In case you missed it:
https://www.reddit.com/r/PFSENSE/comments/9j1h8u/244_codel_limiter_error/?st=JMJ7GJB0&sh=4db7939a
-
Personally, I don't use it on that side (upload), and I haven't noticed any performance loss. I am not sure where the idea came from to not use ECN on the outgoing queues, however in saying that I don't mean to discredit the idea. I have a limited understanding of what ECN actually accomplishes besides setting a TCP flag for the channel participants when the queue/link is at capacity, so I'll have to pass on saying much more than that. I will say, at first impression it seems as though it would help to have it set on the upload side. We may need to carefully benchmark it set on and with connections shared with ECN-supported hosts (not all support it).

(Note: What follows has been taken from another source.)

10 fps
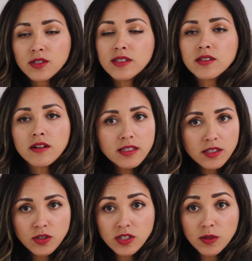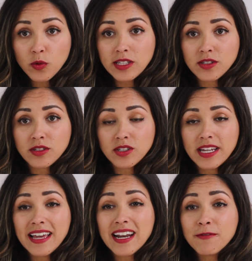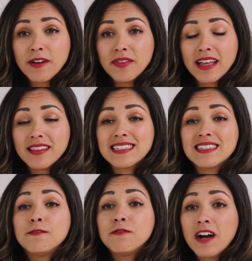So I started to do some research and I found that less than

As for masks, I have played with them a little. I do believe they work still, and you can use them if you choose to. Personally, my setup is extremely basic so I don't need them configured outside of the default. FQ_CODEL will show one flow if you have one mask set up, by the way, usually 0.0.0.0/0 for the source and destination. From my experiences so far, this doesn't mean it's not working, it's just how it seems a dummynet scheduler configured as FQ_CODEL ingests streams. I think the developer of dummynet chose to use the internals of the scheduler type to determine the flow instead of using dummynet's capabilities of identifying unique flows, so maybe it "anonymizes" the traffic before heading into the FQ_CODEL code to save on CPU cycles.
Unrelated to that post, I am looking into why people aren't able to configure their limiters after upgrading to 2.4.4. I had no trouble, however, I was using the 2.4.3 patch. I hope I'm not too late to help there
-
You don't need masks if you don't want additional features / filtering like evenly shared bandwidth. Anyway I've followed Netgate guide and even tried to change some settings wrongly, everything I've tried — does not affect bufferbloat nor bandwidth numbers at all.